INFORMATION SHOWN START

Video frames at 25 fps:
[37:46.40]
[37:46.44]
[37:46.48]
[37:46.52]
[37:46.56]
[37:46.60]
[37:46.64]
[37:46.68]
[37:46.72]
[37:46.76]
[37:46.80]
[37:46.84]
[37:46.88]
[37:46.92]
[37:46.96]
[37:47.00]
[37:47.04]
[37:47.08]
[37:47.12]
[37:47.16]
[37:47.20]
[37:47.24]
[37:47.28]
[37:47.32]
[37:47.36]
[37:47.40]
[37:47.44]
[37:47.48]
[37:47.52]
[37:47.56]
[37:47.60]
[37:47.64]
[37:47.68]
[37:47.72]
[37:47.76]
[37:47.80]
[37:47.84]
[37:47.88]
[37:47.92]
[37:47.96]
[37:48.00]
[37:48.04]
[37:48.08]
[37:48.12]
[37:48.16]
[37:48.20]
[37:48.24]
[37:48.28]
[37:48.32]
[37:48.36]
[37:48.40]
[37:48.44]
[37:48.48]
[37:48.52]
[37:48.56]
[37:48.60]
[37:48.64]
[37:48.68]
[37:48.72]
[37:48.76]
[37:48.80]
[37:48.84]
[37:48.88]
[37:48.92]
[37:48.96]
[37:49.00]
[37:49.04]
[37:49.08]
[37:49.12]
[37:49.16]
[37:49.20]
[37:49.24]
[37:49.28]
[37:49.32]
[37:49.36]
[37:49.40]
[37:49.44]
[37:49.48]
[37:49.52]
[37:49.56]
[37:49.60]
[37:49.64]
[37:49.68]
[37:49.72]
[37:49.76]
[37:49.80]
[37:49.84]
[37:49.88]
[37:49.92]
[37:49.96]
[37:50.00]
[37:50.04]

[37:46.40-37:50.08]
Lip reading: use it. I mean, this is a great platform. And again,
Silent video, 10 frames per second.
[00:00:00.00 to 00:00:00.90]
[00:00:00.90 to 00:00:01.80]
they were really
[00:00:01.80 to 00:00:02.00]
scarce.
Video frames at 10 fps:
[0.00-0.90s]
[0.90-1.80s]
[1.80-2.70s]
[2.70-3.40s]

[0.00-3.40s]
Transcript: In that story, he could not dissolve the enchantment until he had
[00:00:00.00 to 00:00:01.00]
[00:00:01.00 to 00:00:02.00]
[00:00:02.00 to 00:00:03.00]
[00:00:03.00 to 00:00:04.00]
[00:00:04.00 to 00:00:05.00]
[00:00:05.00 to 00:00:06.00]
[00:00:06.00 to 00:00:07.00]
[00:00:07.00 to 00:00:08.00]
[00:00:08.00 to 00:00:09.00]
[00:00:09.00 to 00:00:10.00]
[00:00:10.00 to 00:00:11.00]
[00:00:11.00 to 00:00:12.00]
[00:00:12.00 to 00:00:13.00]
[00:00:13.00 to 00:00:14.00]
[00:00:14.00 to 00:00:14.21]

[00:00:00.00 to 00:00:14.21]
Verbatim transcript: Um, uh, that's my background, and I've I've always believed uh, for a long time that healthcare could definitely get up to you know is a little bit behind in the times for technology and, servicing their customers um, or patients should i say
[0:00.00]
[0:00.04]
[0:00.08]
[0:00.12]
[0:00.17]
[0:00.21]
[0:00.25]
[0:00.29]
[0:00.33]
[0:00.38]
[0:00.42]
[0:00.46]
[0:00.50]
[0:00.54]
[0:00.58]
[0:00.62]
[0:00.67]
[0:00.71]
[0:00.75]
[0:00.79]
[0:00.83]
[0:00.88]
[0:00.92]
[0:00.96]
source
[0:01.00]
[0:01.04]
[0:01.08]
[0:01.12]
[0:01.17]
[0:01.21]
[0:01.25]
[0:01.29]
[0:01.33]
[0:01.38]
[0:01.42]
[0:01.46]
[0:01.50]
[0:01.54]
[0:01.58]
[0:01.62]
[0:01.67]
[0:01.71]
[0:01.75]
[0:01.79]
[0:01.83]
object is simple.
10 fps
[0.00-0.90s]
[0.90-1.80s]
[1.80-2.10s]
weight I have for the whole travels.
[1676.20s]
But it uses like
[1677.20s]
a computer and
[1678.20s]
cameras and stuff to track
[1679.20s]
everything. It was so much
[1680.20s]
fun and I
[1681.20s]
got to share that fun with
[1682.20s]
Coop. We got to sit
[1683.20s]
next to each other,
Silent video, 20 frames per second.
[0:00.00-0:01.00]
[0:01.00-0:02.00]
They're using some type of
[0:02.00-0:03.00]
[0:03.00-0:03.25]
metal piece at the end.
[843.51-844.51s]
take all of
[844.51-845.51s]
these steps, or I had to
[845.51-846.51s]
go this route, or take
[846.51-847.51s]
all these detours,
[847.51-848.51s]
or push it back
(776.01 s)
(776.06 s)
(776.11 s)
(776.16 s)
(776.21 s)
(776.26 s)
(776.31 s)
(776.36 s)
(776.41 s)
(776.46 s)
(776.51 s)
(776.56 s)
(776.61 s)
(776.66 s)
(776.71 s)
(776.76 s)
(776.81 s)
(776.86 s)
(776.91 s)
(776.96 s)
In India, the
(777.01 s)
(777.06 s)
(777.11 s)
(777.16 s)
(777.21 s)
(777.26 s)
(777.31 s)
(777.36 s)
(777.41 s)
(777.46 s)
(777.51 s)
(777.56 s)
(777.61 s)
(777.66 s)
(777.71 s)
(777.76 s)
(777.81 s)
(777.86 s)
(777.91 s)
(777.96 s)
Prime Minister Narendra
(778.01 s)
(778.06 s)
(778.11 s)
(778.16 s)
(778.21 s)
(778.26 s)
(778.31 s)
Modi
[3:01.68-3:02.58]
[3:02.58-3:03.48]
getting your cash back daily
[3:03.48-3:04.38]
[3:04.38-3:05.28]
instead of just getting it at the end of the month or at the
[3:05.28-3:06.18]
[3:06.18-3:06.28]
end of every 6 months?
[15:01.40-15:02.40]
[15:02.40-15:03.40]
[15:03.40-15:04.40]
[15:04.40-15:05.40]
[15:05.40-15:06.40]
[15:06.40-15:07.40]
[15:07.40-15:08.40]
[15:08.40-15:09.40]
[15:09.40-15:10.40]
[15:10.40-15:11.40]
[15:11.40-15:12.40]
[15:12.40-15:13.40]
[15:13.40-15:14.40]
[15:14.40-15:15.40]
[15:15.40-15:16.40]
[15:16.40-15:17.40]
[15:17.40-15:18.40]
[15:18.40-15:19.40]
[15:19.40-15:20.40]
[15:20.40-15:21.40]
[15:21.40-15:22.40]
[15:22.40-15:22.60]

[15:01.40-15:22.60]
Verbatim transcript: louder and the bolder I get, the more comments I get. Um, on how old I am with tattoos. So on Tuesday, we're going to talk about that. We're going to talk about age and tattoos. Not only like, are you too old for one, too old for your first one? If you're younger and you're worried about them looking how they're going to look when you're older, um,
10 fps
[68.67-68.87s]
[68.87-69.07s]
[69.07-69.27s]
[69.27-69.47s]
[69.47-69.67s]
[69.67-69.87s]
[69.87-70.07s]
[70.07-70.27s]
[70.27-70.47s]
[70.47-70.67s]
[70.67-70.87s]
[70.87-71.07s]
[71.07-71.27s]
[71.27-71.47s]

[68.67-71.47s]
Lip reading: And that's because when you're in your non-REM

INFORMATION SHOWN END

■ TASK INSTRUCTIONS:
The lines you need are those holding the word "Silent"; copy each of them from the material above.

■ TASK RESPONSE:
Silent video, 10 frames per second.
Silent video, 20 frames per second.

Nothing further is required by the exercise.